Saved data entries

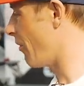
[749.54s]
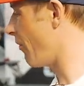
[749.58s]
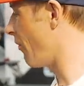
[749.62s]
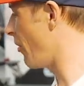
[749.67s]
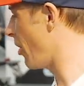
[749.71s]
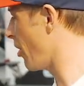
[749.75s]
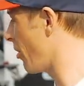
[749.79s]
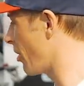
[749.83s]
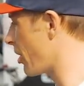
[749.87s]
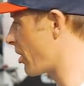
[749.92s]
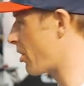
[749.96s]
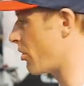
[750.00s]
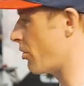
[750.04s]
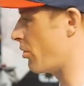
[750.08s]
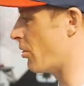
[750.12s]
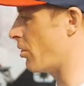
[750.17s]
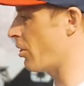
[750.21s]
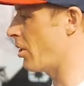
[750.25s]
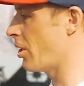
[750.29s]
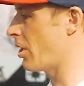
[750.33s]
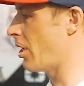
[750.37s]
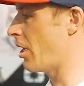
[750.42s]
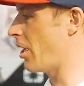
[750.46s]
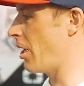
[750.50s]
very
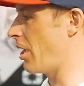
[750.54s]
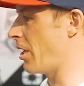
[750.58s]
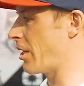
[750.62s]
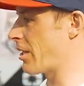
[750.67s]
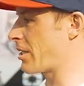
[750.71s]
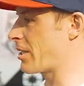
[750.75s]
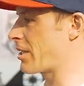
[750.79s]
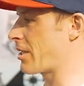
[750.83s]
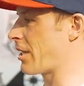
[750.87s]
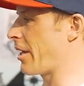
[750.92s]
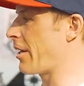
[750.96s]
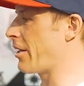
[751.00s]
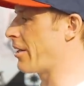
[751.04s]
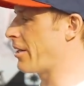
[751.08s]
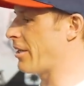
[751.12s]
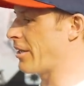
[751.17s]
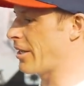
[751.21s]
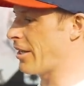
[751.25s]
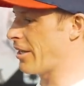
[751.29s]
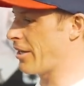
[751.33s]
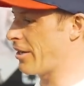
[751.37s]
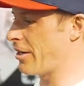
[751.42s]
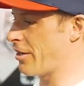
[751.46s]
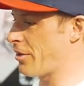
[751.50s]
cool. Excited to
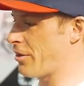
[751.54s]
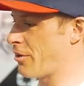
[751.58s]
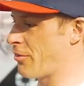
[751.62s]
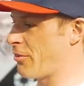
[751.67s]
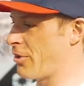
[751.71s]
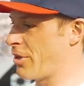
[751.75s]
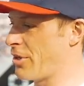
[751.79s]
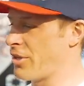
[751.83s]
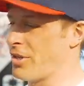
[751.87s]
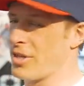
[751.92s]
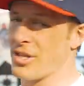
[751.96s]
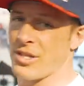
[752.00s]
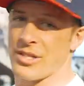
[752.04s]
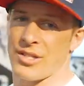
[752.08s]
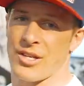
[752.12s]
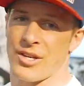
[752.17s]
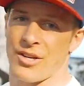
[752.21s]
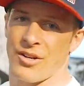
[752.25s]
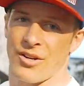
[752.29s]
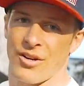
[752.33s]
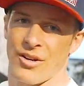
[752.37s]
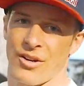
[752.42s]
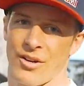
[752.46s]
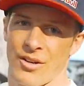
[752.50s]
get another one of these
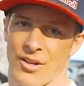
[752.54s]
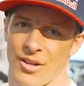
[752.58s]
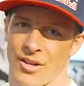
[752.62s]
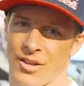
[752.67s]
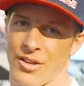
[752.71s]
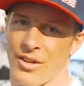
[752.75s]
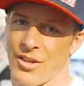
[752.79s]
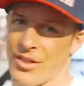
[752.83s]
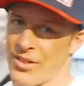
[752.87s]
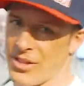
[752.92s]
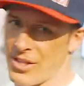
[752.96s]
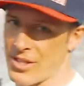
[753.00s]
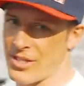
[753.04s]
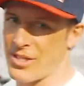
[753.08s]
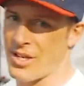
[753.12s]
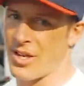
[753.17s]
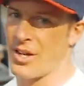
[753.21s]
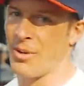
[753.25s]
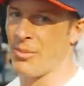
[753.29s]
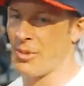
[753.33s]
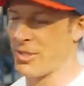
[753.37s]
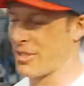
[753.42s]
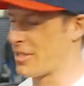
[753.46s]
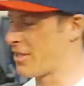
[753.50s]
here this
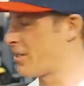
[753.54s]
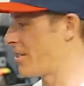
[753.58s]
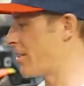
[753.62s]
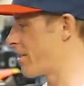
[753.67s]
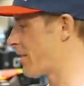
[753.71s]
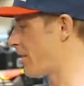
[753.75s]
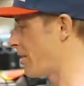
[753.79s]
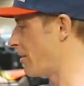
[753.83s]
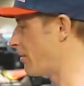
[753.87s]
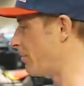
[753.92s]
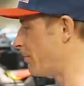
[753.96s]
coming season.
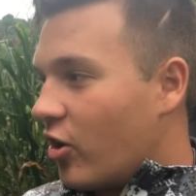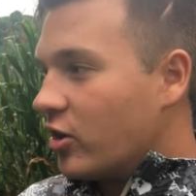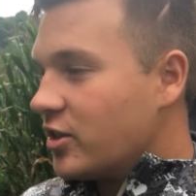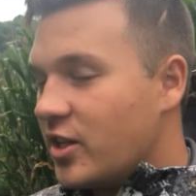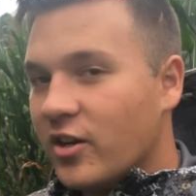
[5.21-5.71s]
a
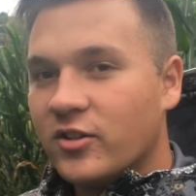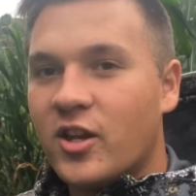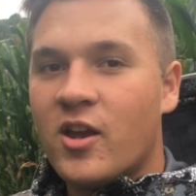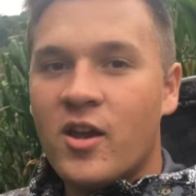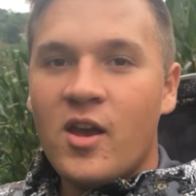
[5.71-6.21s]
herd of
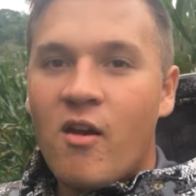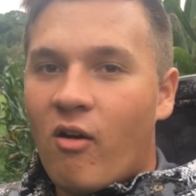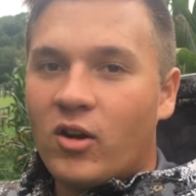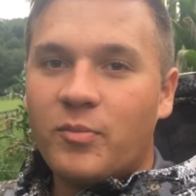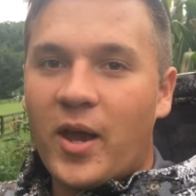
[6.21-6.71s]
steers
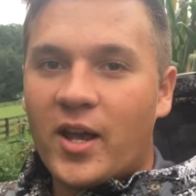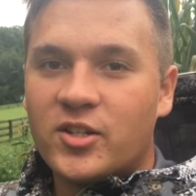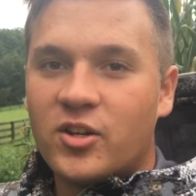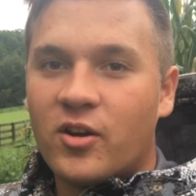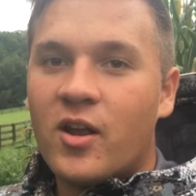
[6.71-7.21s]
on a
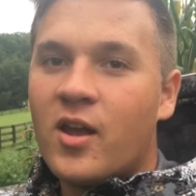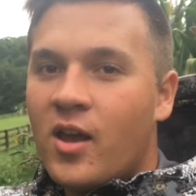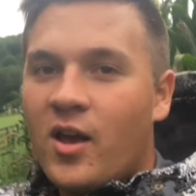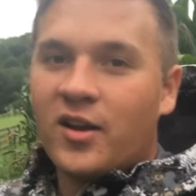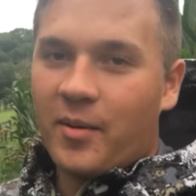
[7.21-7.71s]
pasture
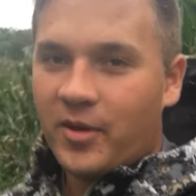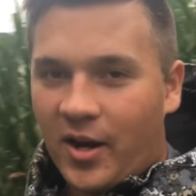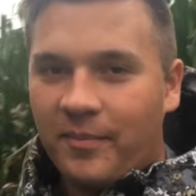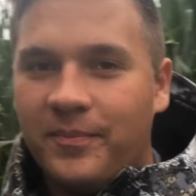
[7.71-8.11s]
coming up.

Requirement :: Please give the records above again exactly as they stand, with no pictures.

Answer section ::
[749.54s]
[749.58s]
[749.62s]
[749.67s]
[749.71s]
[749.75s]
[749.79s]
[749.83s]
[749.87s]
[749.92s]
[749.96s]
[750.00s]
[750.04s]
[750.08s]
[750.12s]
[750.17s]
[750.21s]
[750.25s]
[750.29s]
[750.33s]
[750.37s]
[750.42s]
[750.46s]
[750.50s]
very
[750.54s]
[750.58s]
[750.62s]
[750.67s]
[750.71s]
[750.75s]
[750.79s]
[750.83s]
[750.87s]
[750.92s]
[750.96s]
[751.00s]
[751.04s]
[751.08s]
[751.12s]
[751.17s]
[751.21s]
[751.25s]
[751.29s]
[751.33s]
[751.37s]
[751.42s]
[751.46s]
[751.50s]
cool. Excited to
[751.54s]
[751.58s]
[751.62s]
[751.67s]
[751.71s]
[751.75s]
[751.79s]
[751.83s]
[751.87s]
[751.92s]
[751.96s]
[752.00s]
[752.04s]
[752.08s]
[752.12s]
[752.17s]
[752.21s]
[752.25s]
[752.29s]
[752.33s]
[752.37s]
[752.42s]
[752.46s]
[752.50s]
get another one of these
[752.54s]
[752.58s]
[752.62s]
[752.67s]
[752.71s]
[752.75s]
[752.79s]
[752.83s]
[752.87s]
[752.92s]
[752.96s]
[753.00s]
[753.04s]
[753.08s]
[753.12s]
[753.17s]
[753.21s]
[753.25s]
[753.29s]
[753.33s]
[753.37s]
[753.42s]
[753.46s]
[753.50s]
here this
[753.54s]
[753.58s]
[753.62s]
[753.67s]
[753.71s]
[753.75s]
[753.79s]
[753.83s]
[753.87s]
[753.92s]
[753.96s]
coming season.
[5.21-5.71s]
a
[5.71-6.21s]
herd of
[6.21-6.71s]
steers
[6.71-7.21s]
on a
[7.21-7.71s]
pasture
[7.71-8.11s]
coming up.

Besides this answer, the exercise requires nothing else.